Republicans Propose Wholesale Reform of Multiemployer Pension Plan System
In a white paper and technical explanations, Republican Senators Charles E. Grassley (Chairman of the Senate Committee on Finance) and Lamar Alexander (Chairman of the Senate Committee on Health, Education, Labor and Pensions) have proposed reforms to the multiemployer pension plan system.
If implemented, the proposed reforms (not yet introduced as a bill) would represent dramatic and far-reaching changes to the multiemployer pension plan system. The white paper describes the current system as “in crisis” and warns that failure to act now will leave over 1.3 million multiemployer pension plan participants without the pension benefits they have been promised and earned.

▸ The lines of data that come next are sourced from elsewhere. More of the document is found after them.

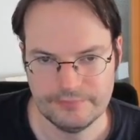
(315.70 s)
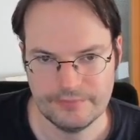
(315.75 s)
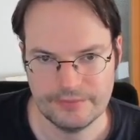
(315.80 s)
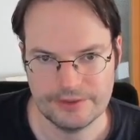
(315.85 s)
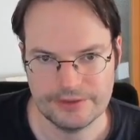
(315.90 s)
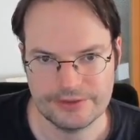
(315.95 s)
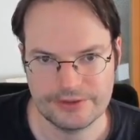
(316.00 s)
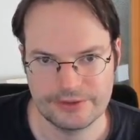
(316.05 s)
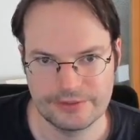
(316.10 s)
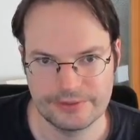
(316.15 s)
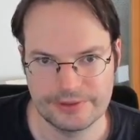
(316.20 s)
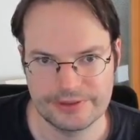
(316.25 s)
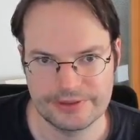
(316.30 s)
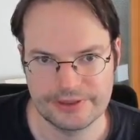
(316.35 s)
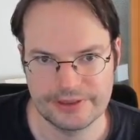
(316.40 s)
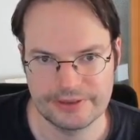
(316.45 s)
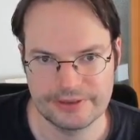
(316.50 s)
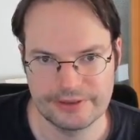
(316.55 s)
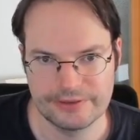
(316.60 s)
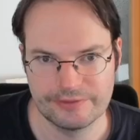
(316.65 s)
So we
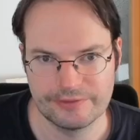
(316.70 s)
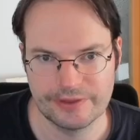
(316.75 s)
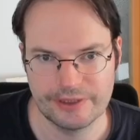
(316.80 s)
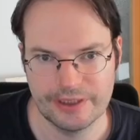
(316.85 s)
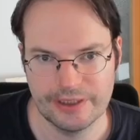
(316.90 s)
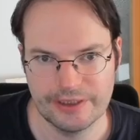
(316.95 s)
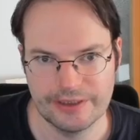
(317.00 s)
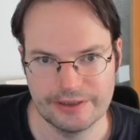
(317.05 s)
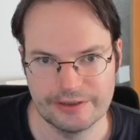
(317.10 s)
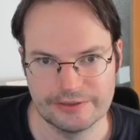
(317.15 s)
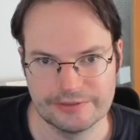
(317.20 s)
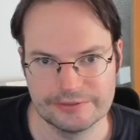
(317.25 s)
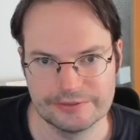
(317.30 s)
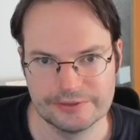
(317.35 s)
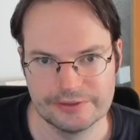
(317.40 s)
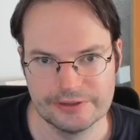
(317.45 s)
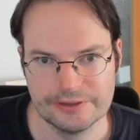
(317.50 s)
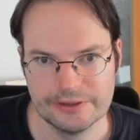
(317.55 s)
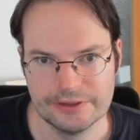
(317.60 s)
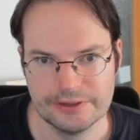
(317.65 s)
said if we have
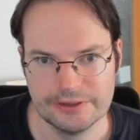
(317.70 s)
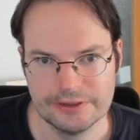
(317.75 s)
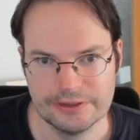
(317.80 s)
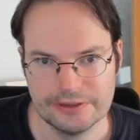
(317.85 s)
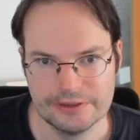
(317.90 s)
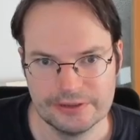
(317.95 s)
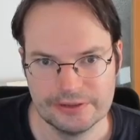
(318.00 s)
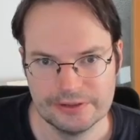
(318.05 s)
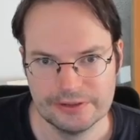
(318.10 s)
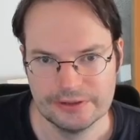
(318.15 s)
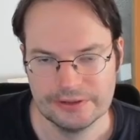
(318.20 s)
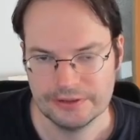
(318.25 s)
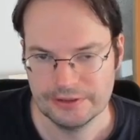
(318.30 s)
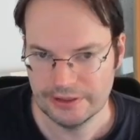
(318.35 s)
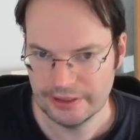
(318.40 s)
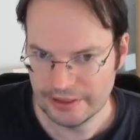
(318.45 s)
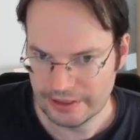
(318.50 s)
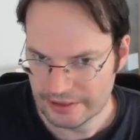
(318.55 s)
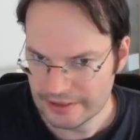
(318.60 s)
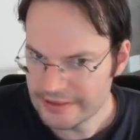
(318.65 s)

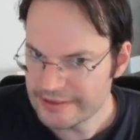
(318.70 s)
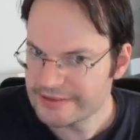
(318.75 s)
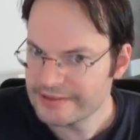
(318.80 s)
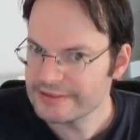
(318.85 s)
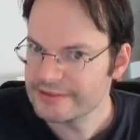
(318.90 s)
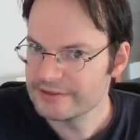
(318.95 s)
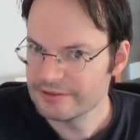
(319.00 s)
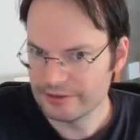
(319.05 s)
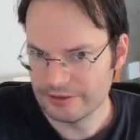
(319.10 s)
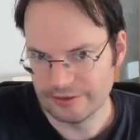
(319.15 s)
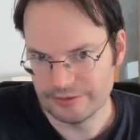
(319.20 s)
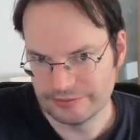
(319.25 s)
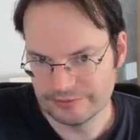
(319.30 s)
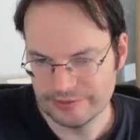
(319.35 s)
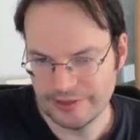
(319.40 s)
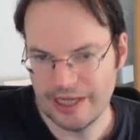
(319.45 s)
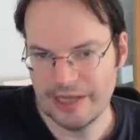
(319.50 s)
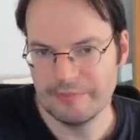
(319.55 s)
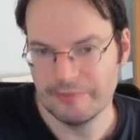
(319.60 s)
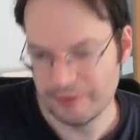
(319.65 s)
a list of
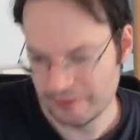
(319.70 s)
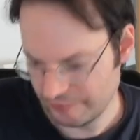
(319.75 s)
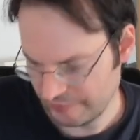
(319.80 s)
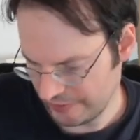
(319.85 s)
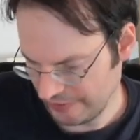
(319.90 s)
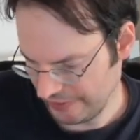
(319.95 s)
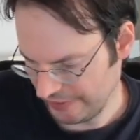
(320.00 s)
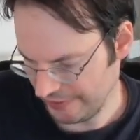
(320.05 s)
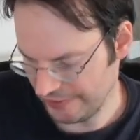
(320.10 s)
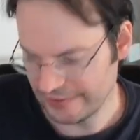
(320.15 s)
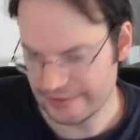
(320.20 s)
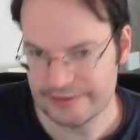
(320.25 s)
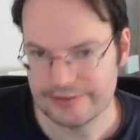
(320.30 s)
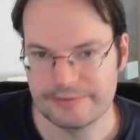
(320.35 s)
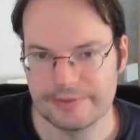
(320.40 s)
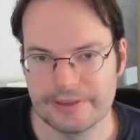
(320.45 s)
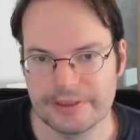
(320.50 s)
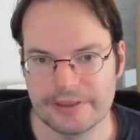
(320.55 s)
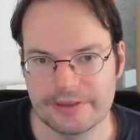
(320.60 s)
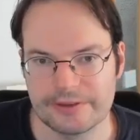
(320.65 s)
M of A's,
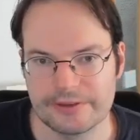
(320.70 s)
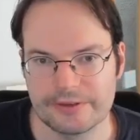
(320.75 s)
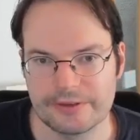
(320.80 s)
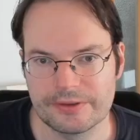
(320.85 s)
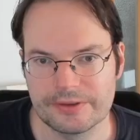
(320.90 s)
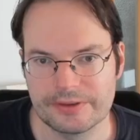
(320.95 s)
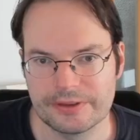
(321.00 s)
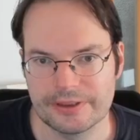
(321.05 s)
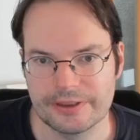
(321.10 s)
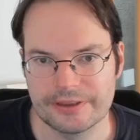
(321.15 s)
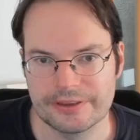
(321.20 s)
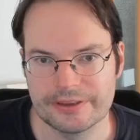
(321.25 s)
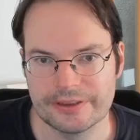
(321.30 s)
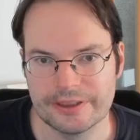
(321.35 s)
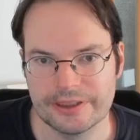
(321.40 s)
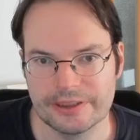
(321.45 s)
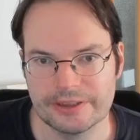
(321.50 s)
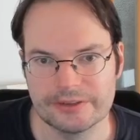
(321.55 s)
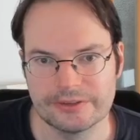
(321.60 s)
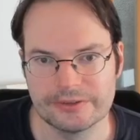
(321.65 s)
we can turn
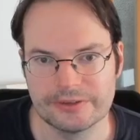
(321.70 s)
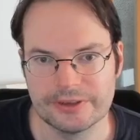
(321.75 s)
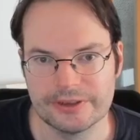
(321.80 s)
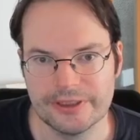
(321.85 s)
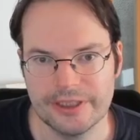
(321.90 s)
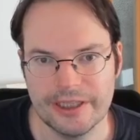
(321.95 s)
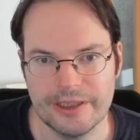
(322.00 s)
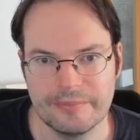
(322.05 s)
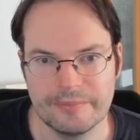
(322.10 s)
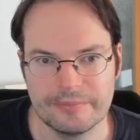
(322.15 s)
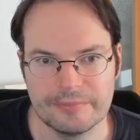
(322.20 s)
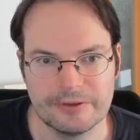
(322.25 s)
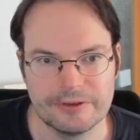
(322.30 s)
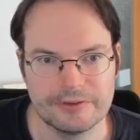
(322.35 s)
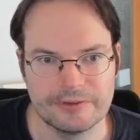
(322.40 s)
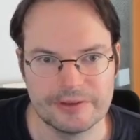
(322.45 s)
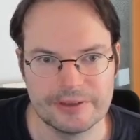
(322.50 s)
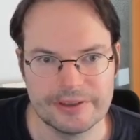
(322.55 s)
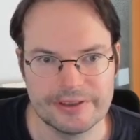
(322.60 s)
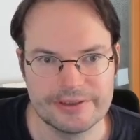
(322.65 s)
that into an M
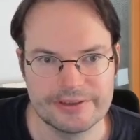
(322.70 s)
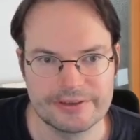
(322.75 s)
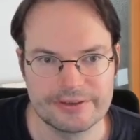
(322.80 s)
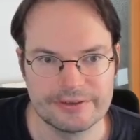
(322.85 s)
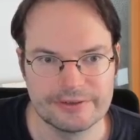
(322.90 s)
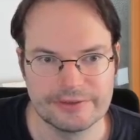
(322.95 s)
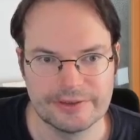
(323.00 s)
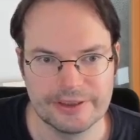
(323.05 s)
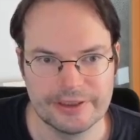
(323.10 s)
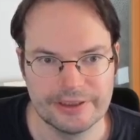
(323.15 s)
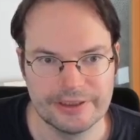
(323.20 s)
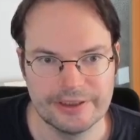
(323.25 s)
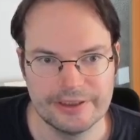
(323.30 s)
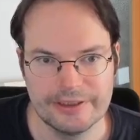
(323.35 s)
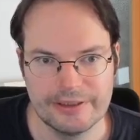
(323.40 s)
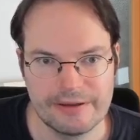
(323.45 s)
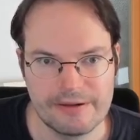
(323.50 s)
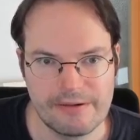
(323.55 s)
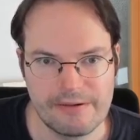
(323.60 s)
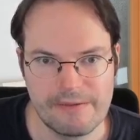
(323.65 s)
of a list of A.
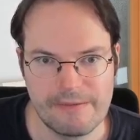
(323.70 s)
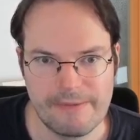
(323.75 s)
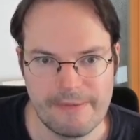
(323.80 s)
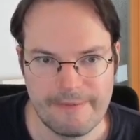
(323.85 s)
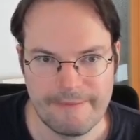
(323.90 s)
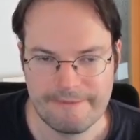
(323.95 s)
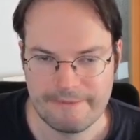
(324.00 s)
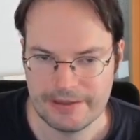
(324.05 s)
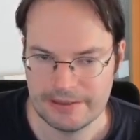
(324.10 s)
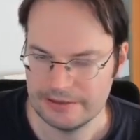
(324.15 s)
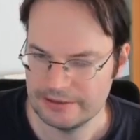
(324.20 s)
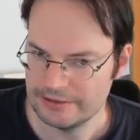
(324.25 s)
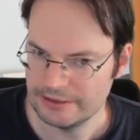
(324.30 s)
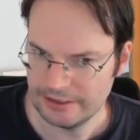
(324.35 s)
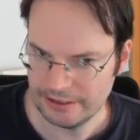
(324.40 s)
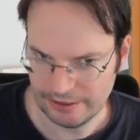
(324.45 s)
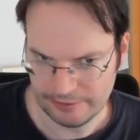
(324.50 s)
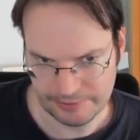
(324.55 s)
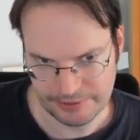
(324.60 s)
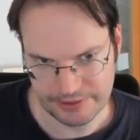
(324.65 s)

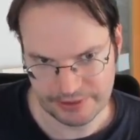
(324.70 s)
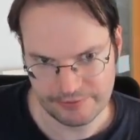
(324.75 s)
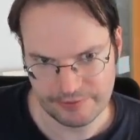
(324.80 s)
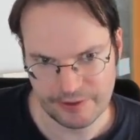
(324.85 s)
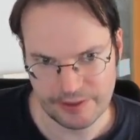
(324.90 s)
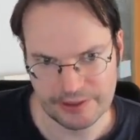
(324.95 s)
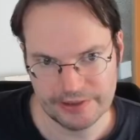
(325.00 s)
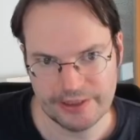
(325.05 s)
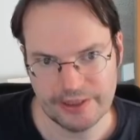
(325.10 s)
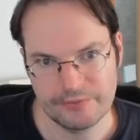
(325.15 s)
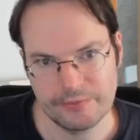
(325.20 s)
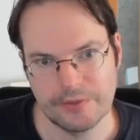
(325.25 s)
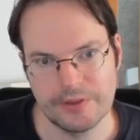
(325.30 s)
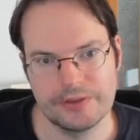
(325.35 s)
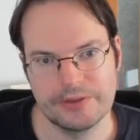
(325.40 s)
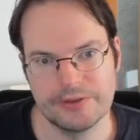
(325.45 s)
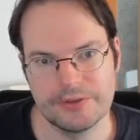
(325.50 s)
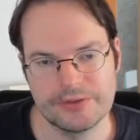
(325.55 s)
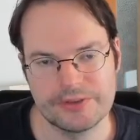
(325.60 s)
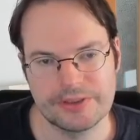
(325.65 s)
We defined that
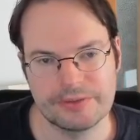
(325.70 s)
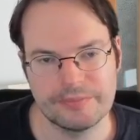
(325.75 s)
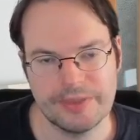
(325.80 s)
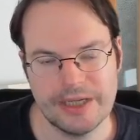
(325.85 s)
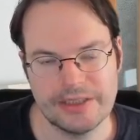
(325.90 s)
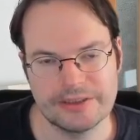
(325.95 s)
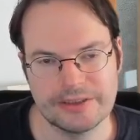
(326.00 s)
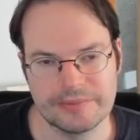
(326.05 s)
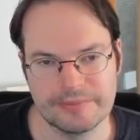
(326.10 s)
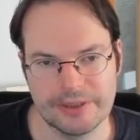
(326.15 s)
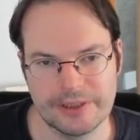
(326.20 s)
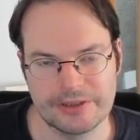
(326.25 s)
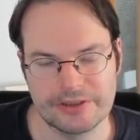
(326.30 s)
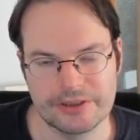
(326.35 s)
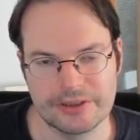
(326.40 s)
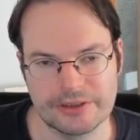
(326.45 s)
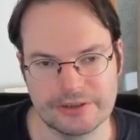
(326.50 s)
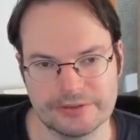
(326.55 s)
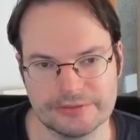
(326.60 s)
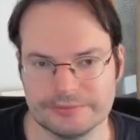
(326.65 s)
one using pattern
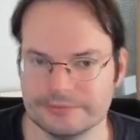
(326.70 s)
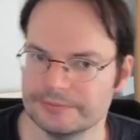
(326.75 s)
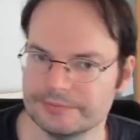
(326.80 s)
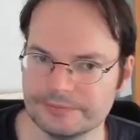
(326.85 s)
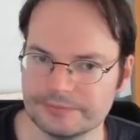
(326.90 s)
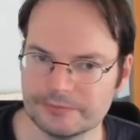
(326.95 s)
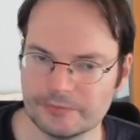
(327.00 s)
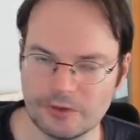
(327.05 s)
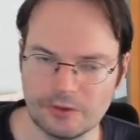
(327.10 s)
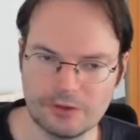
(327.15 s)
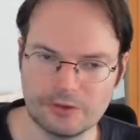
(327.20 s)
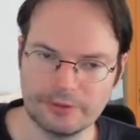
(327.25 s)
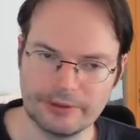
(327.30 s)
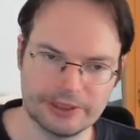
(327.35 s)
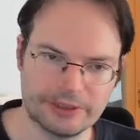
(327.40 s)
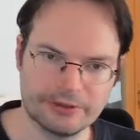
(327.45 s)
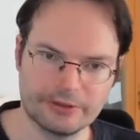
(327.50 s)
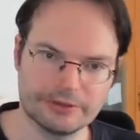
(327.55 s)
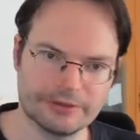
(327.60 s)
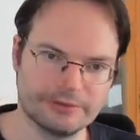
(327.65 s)
matching, or we
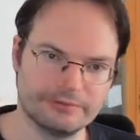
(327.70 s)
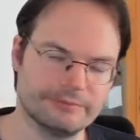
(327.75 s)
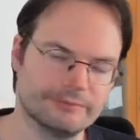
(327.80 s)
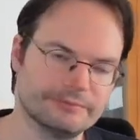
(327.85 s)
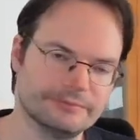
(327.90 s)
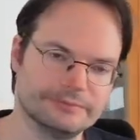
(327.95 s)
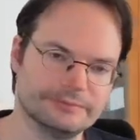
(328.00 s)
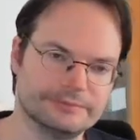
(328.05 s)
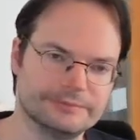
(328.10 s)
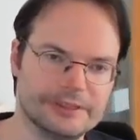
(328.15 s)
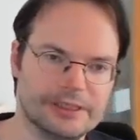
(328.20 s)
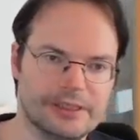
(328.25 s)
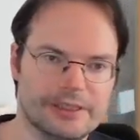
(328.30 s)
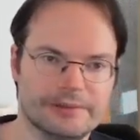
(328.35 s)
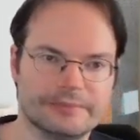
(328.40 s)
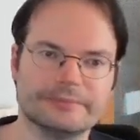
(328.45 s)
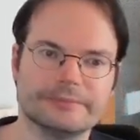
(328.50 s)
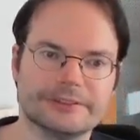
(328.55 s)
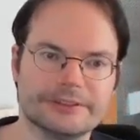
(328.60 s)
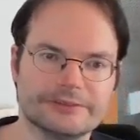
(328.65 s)
could
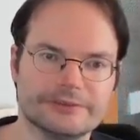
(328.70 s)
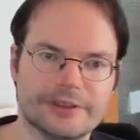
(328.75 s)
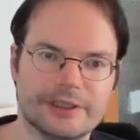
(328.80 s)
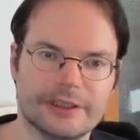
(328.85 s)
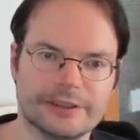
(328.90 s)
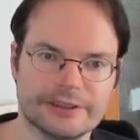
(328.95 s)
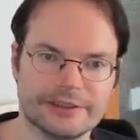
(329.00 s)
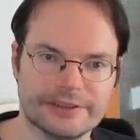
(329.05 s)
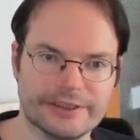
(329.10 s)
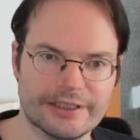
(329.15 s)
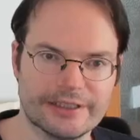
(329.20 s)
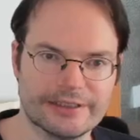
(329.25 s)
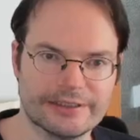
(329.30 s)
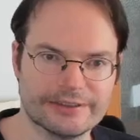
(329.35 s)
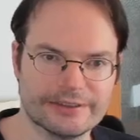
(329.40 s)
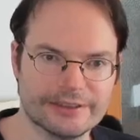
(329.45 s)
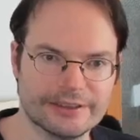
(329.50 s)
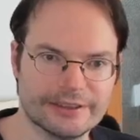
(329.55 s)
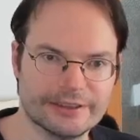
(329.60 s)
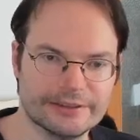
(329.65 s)
define it as
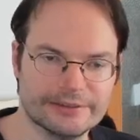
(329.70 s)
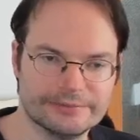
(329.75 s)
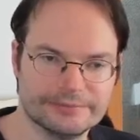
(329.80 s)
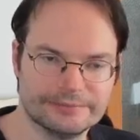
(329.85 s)
a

The proposed reforms would attempt to finance improvements and strengthen the Pension Benefit Guaranty Corporation (PBGC) (the federal agency that guarantees certain pension benefits) by creating a new premium structure, including increasing the annual per-participant premium from $29 to $80 and imposing a copayment on active employees and most retirees.
Among other things, the proposed reforms would:
Expand PBGC’s authority to partition plans to carve out liabilities attributable to employers who have exited a plan without paying their full share of liabilities;
Increase the level of benefits guaranteed by PBGC from $12,870 a year to approximately $20,000 a year;
Require plans to use more conservative interest rate assumptions to value liabilities for funding, capped at six percent;
Require plans to use these funding assumptions for withdrawal liability determinations;
Increase the annual withdrawal liability payment amount (essentially, by using a 20-year lookback);
Replace the 20-year cap with a sliding scale based on funding status, but in no event over 25 years of payments; and
Eliminate mass withdrawal liability.
The proposed reforms would drastically affect the withdrawal liability of most contributing employers. While many believe it unlikely these proposed reforms will be enacted, some of the proposed reforms could become part of the Rehabilitation for Multiemployer Pensions Act (also called the Butch Lewis Act) that was passed by the House of Representatives on July 24, 2019, and introduced to the Senate.